# Pontevecchio Lusso seals, gaskets and kit.



## Plasse (Apr 9, 2017)

I have bought a second hand Pontevecchio Lusso which allegedly works "well". It is however ten years old with a suspicious service record (ie. possibly none) so I have a feeling that the seals need changing. I have searched on Dr Google but not found any UK suppliers, are there any? Also does anyone know a good source to buy a tamper? Cheers


----------



## Stevebee (Jul 21, 2015)

I couldn't find anywhere in the UK. I got gaskets and other consumables, bottomless portafilter and the the gasket removal tool from a site in Italy. They post quickly via DHL but I guess with postage the price adds up.
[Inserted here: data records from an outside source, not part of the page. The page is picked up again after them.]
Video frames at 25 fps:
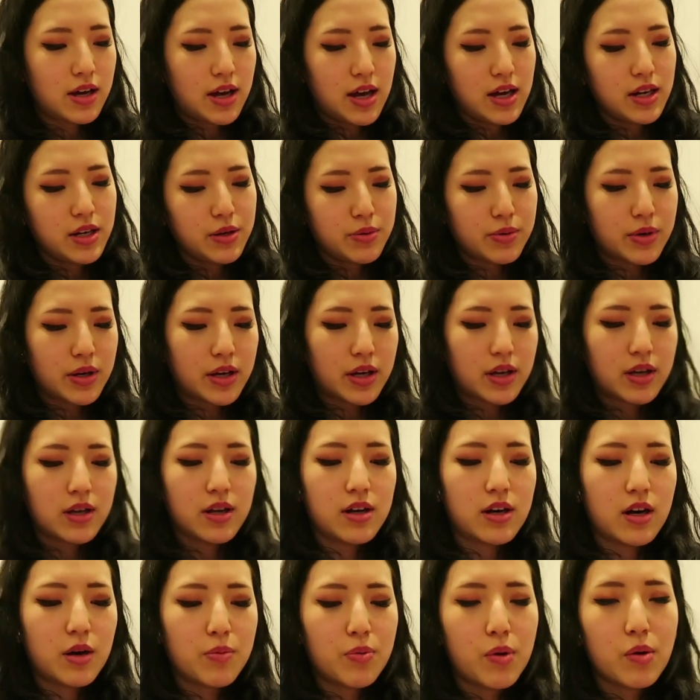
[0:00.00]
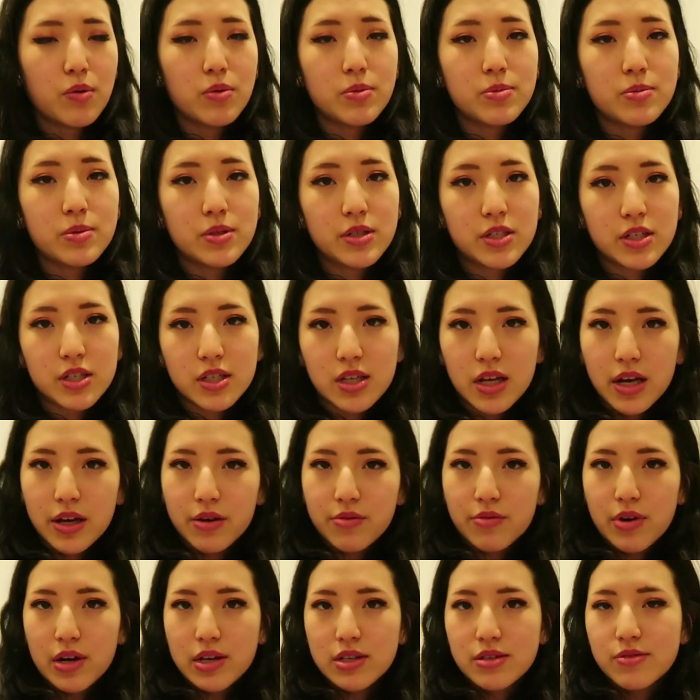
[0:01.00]
Anyway, I'll probably just
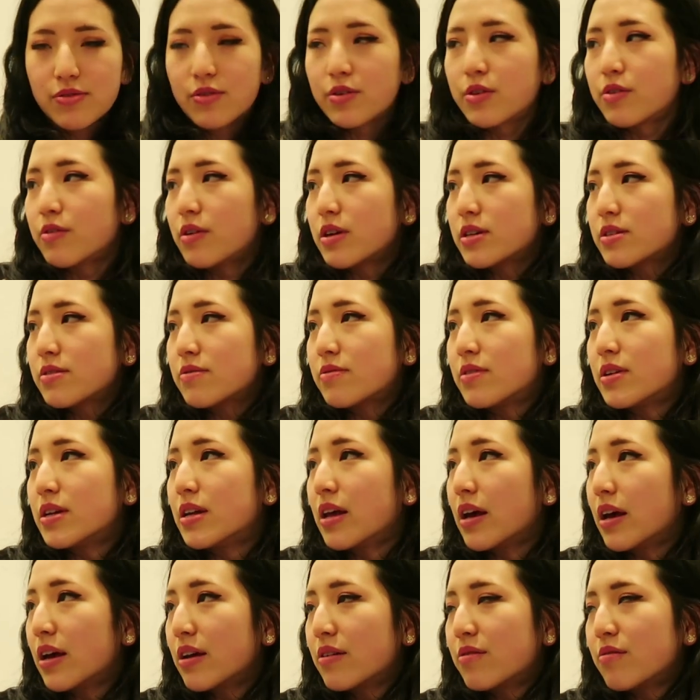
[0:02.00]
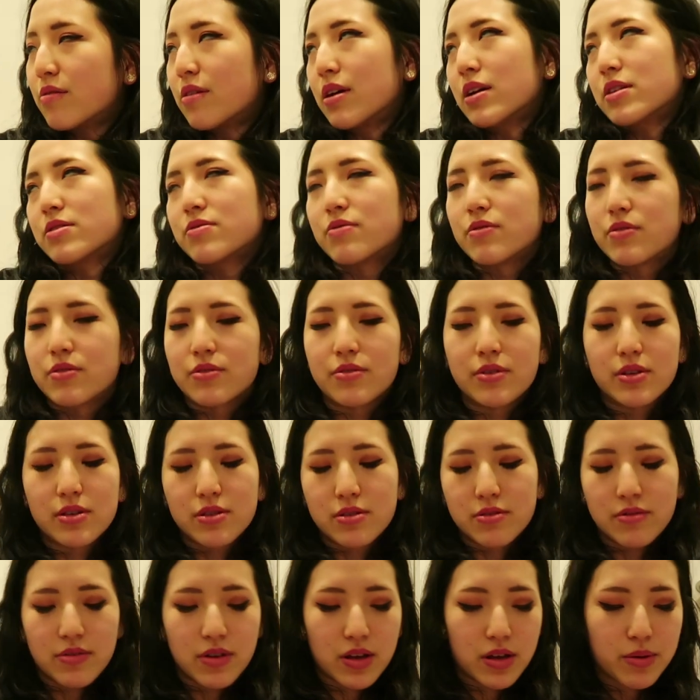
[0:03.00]
like rest for the rest of the day.
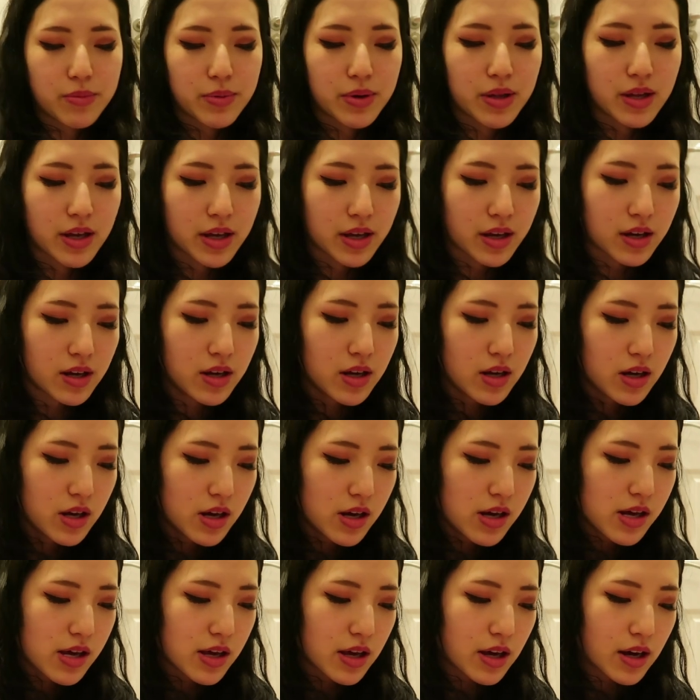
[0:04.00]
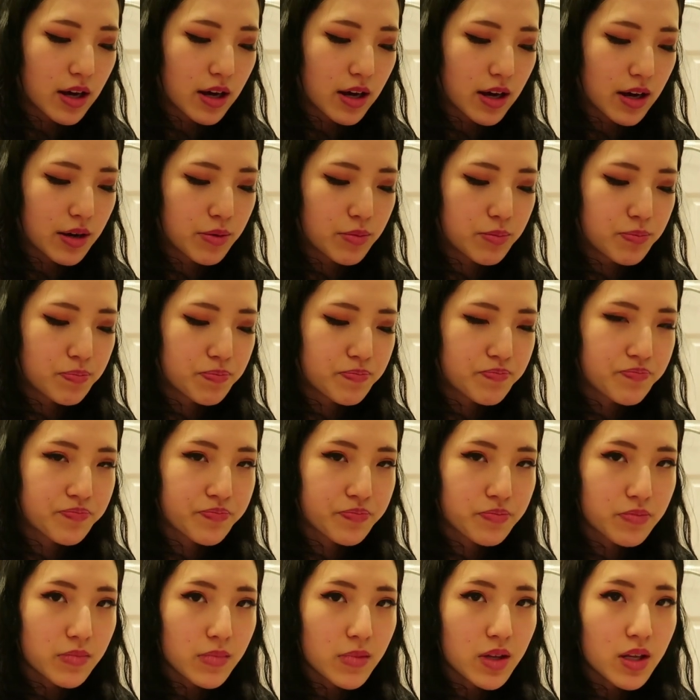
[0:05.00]
But like, yeah, I
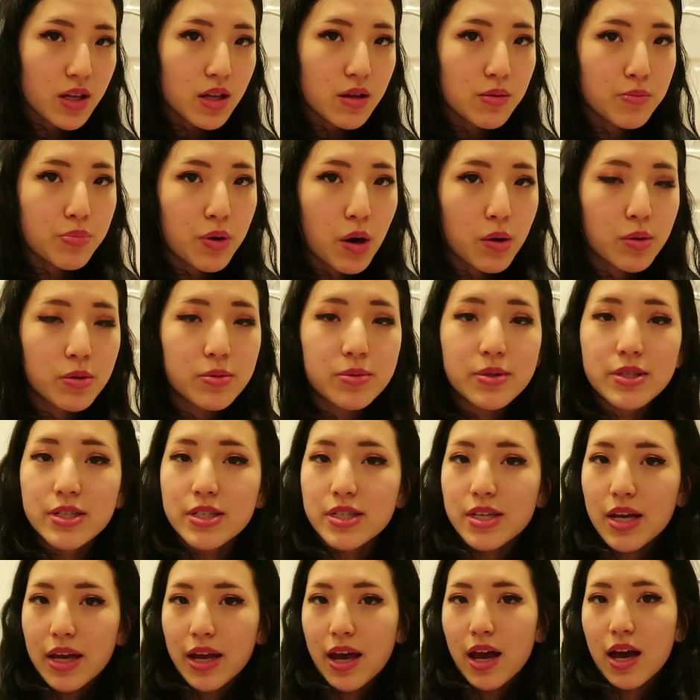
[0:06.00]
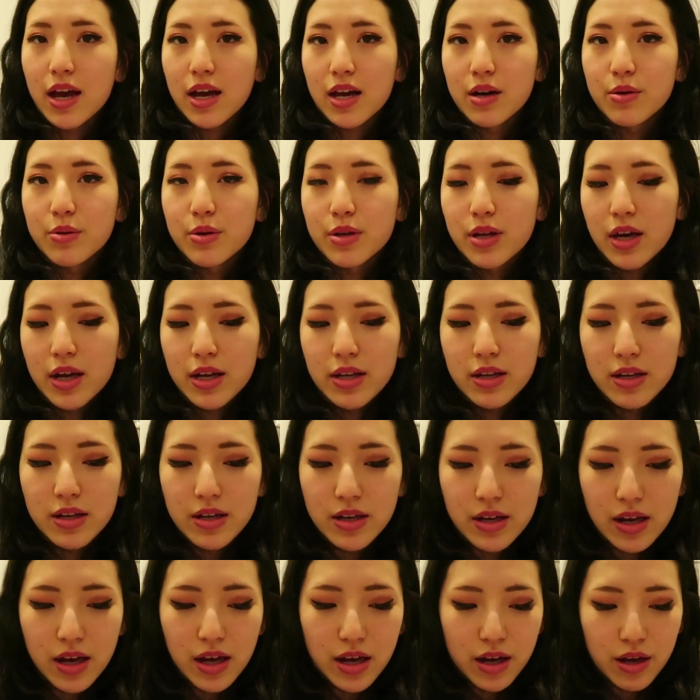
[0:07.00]
probably just like hang out with
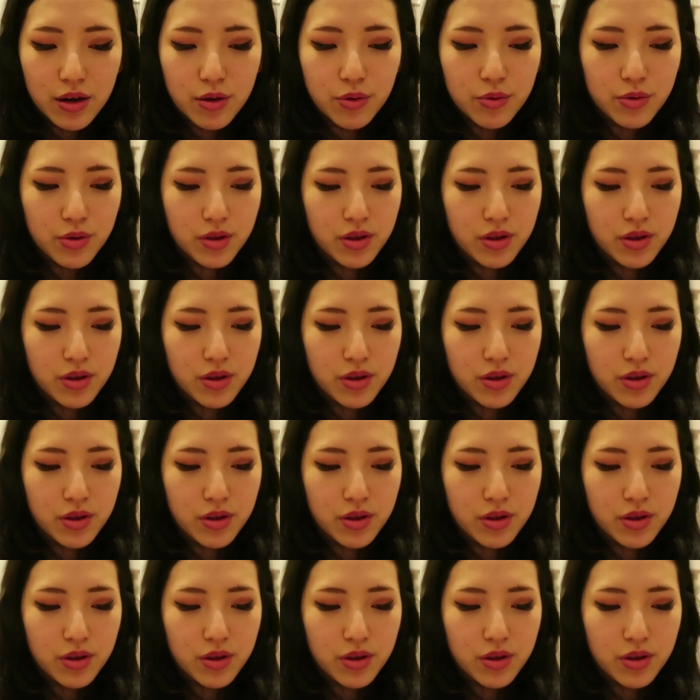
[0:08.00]
Titan and hang out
http://www.lamacchinadelcaffe.com was the site (also in English)


----------



## natmat (Aug 24, 2016)

I've ordered seals for my PV Export from www.lamacchinadelcaffe.com; quick postage and parts were good. Thumbs up from me.


----------



## Plasse (Apr 9, 2017)

Thanks for the help! Actually all the seals seem to be intact except a tiny leak at the sight glass which I'm gonna try some teflon tape on as a provisional fix. Compared to my gaggia classic the crema doesn't seem to be anywhere near the same. I have tried updosing and making the grind finer as well as reducing the pressure (to 1.1 - it was 2.5).

Any other tips?


----------